There is an interesting section devoted to a number of artists of the time, each represented by a small group of paintings in an intimate hanging — notably Herbert Badham, Danila Vassilieff and Yosl Bergner. There are notably two curious if slightly eccentric self-portraits by Badham in a version of the modernist realist vein that used to be discounted as old-fashioned but is now taken seriously around the world again.
We can tell from these pictures that Badham was left-handed, for he resorts to a trick used by artists for centuries: since it is hard to paint the hand you are painting, and since our hands are reversed in the mirror, right-handed artists can hold a brush in their left hand and paint themselves with their right. Here, in Paint and Morning Tea (1937), he appears to be sitting looking at us with the brush in his left hand, but of course it is his right.
In Self-portrait with Glove (1939) this conceit becomes the subject of the picture, otherwise unintelligible: he has painted his right hand with great precision, then he clearly has painted the left one from a glove that has been stuffed and set up like a still-life object.
Bergner’s paintings and drawings are one of the most interesting parts of the exhibition, now evoking the grim world of the Depression. Bergner’s images convey something of the desperate poverty and hopelessness of the most disadvantaged.
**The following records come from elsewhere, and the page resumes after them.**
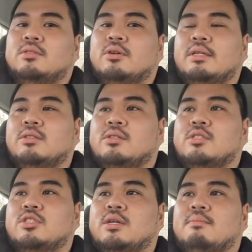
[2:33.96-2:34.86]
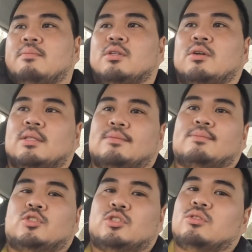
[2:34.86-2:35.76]
going to the gym you know what
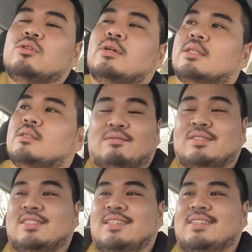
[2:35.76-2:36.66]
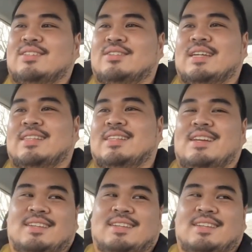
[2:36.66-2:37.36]
just do it i've seen already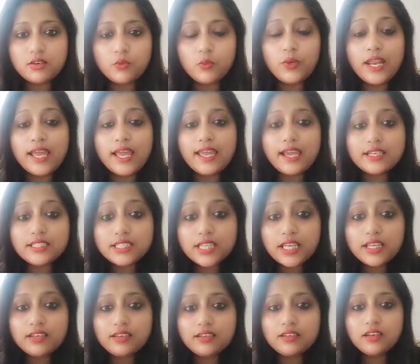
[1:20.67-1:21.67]
will I
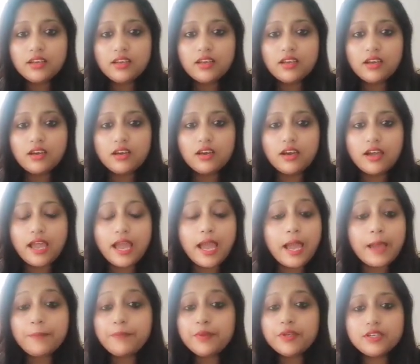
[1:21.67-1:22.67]
attain
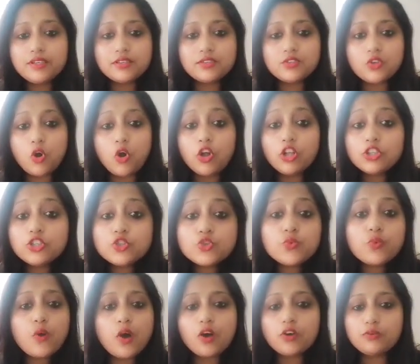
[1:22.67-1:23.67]
happiness all
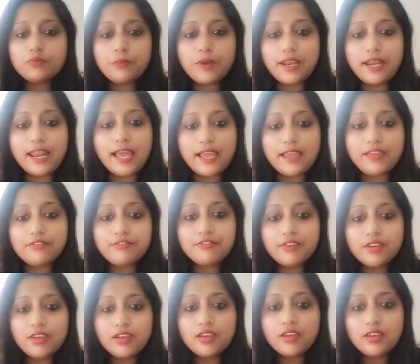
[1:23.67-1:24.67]
throughout my life
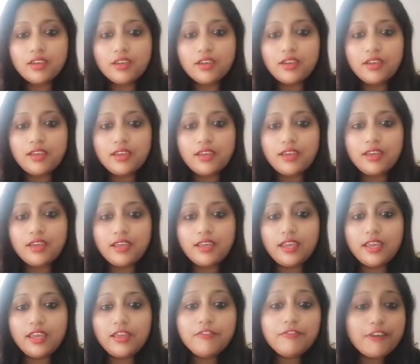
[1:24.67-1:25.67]

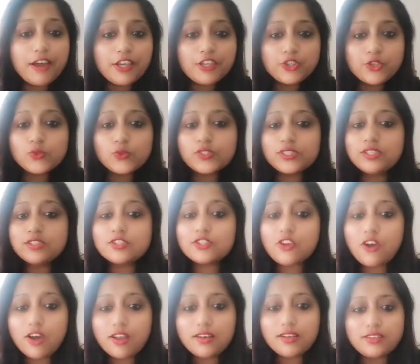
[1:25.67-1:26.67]
if I choose this
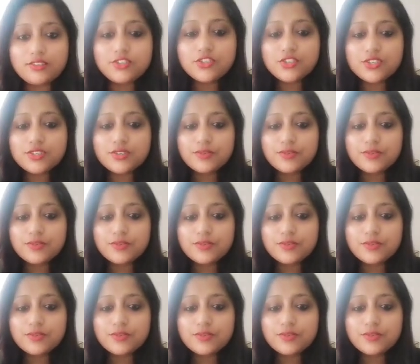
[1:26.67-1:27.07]
college?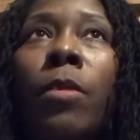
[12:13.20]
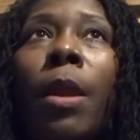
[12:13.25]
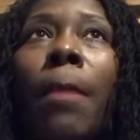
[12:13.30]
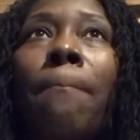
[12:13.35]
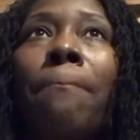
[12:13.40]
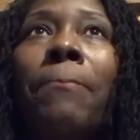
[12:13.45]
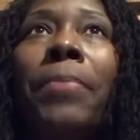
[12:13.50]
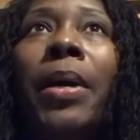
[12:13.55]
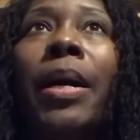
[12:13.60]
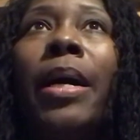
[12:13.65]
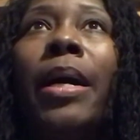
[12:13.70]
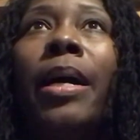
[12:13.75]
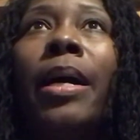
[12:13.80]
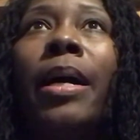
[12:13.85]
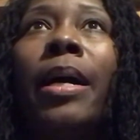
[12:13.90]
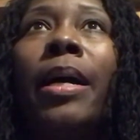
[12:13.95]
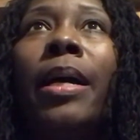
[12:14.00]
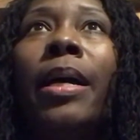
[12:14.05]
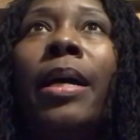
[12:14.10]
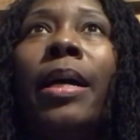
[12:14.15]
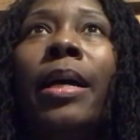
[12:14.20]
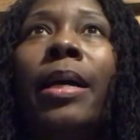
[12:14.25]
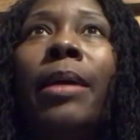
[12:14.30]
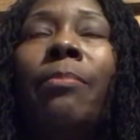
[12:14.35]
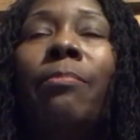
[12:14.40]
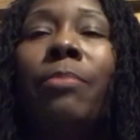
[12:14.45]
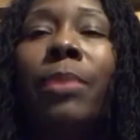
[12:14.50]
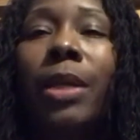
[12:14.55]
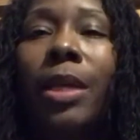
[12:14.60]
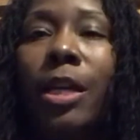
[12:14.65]

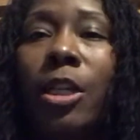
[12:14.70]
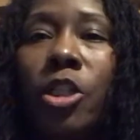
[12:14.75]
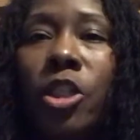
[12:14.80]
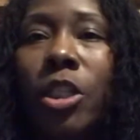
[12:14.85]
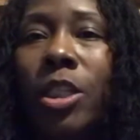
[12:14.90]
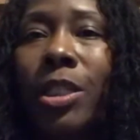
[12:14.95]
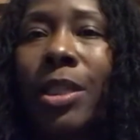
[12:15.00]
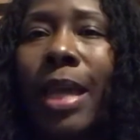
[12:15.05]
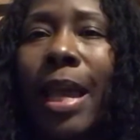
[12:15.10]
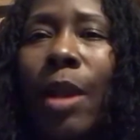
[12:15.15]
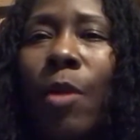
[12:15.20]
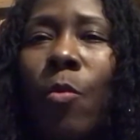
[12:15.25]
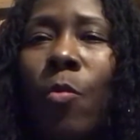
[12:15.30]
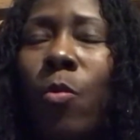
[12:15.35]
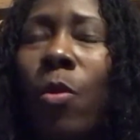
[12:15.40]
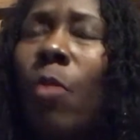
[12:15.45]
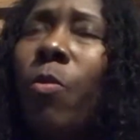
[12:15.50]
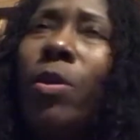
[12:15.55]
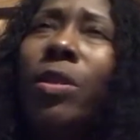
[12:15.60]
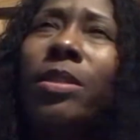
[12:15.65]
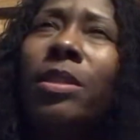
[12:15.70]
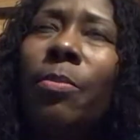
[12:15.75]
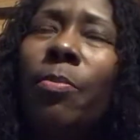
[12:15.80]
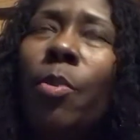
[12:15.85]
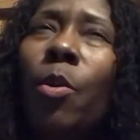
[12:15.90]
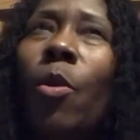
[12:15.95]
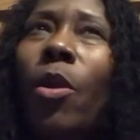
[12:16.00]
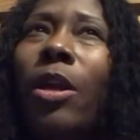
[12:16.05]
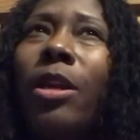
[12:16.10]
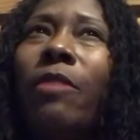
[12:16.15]
but because she's like, what was the
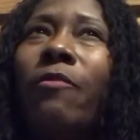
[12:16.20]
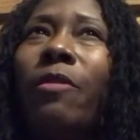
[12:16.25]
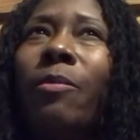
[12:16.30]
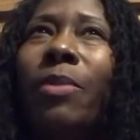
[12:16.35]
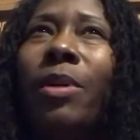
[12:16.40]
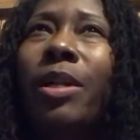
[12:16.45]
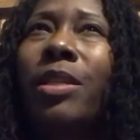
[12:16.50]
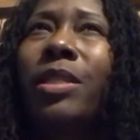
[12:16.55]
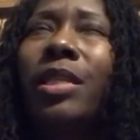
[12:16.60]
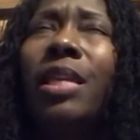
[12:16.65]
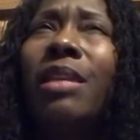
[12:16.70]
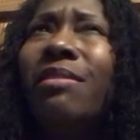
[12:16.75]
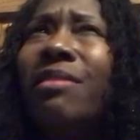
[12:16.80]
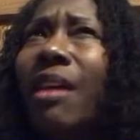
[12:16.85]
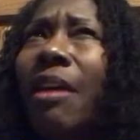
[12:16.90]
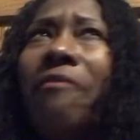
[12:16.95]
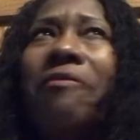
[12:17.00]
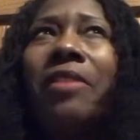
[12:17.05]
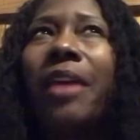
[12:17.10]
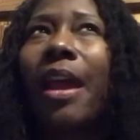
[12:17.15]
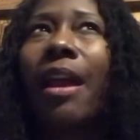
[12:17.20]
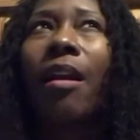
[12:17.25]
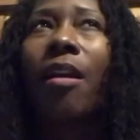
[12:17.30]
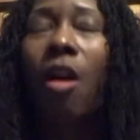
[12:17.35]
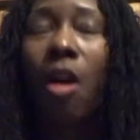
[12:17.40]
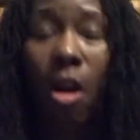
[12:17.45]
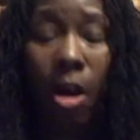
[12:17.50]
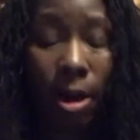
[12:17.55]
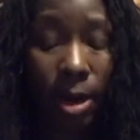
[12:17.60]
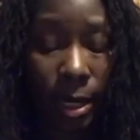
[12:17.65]
point of it? Because he loved that
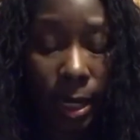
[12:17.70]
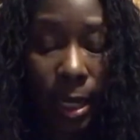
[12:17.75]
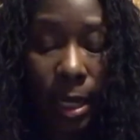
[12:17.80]
car.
Bergner was also one of the first — earlier than Arthur Boyd or Russell Drysdale — to depict the condition of the urban Aborigines, impoverished fringe dwellers and outcasts who reminded the artist of displaced people in Europe and particularly of persecuted Jews driven from their homes.
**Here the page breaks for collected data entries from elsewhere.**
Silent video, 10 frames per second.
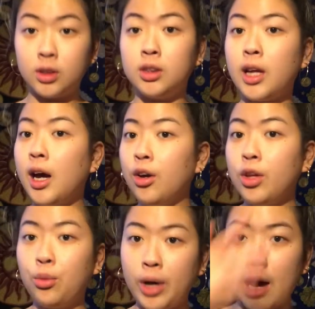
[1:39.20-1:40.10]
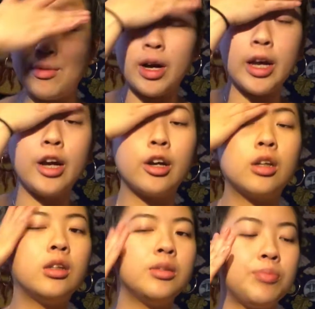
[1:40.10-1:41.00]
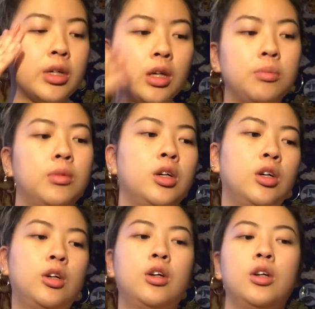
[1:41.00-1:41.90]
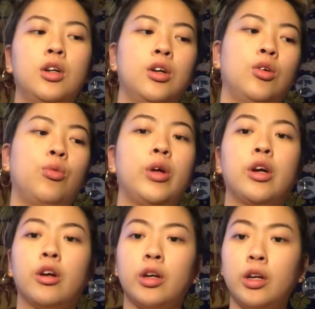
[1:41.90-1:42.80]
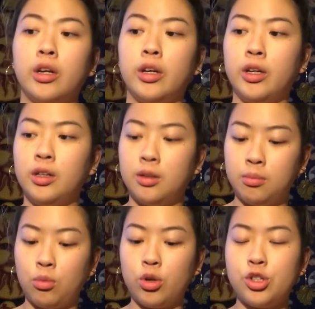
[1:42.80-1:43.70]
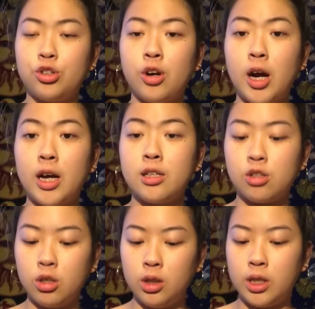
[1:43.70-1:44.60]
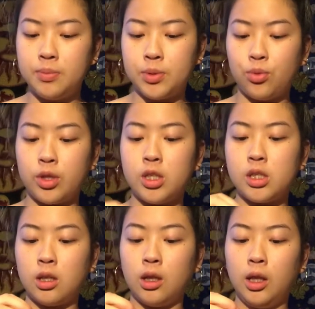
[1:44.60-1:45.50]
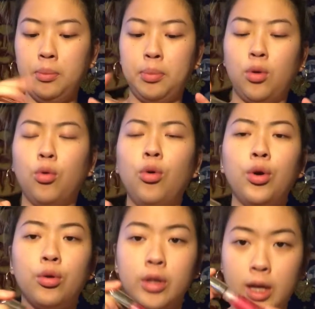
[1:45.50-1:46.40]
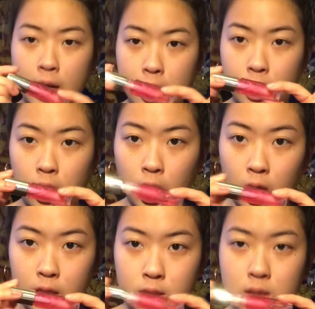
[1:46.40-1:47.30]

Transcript: Now that we have our hair clipped up, we are gonna moisturize our lips with this lip oil that I gotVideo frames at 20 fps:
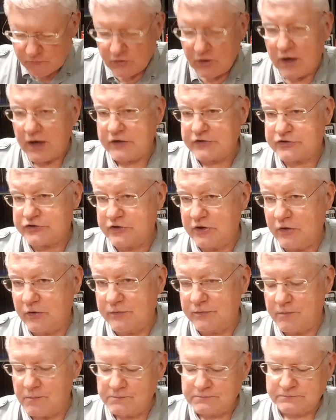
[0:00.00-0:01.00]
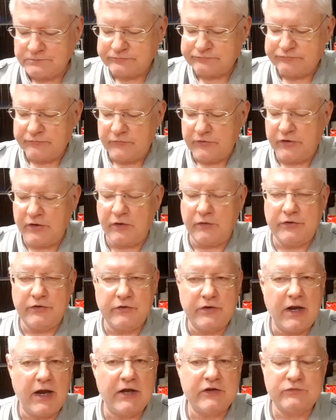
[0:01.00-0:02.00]
I showed, you
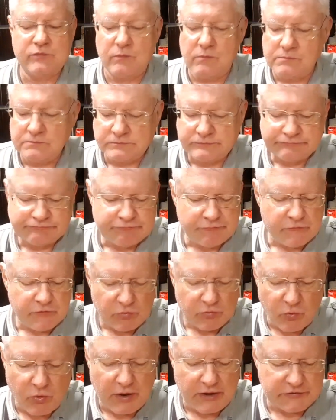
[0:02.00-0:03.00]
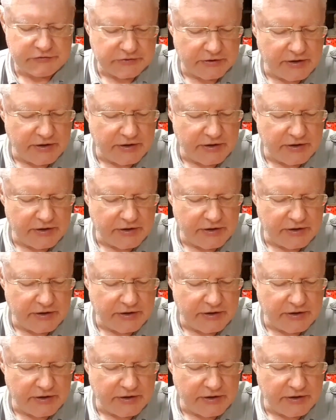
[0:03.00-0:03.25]
guys what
The conclusion of the exhibition brings us back to photographs, and to the theme of humanity subordinated to machinery.
This is where we encounter Dupain’s photomontage Brave New World: if the opening of the exhibition celebrated the modern city with its speed, lights and engineering marvels, and the new healthy body shaped by physical culture, the conclusion leaves us with questions that we are again asking today, about the future of humanity in an age dominated by the order — and now the artificial intelligence — of the machine.
Brave New World: Australia 1930s
National Gallery of Victoria, Melbourne to October 15.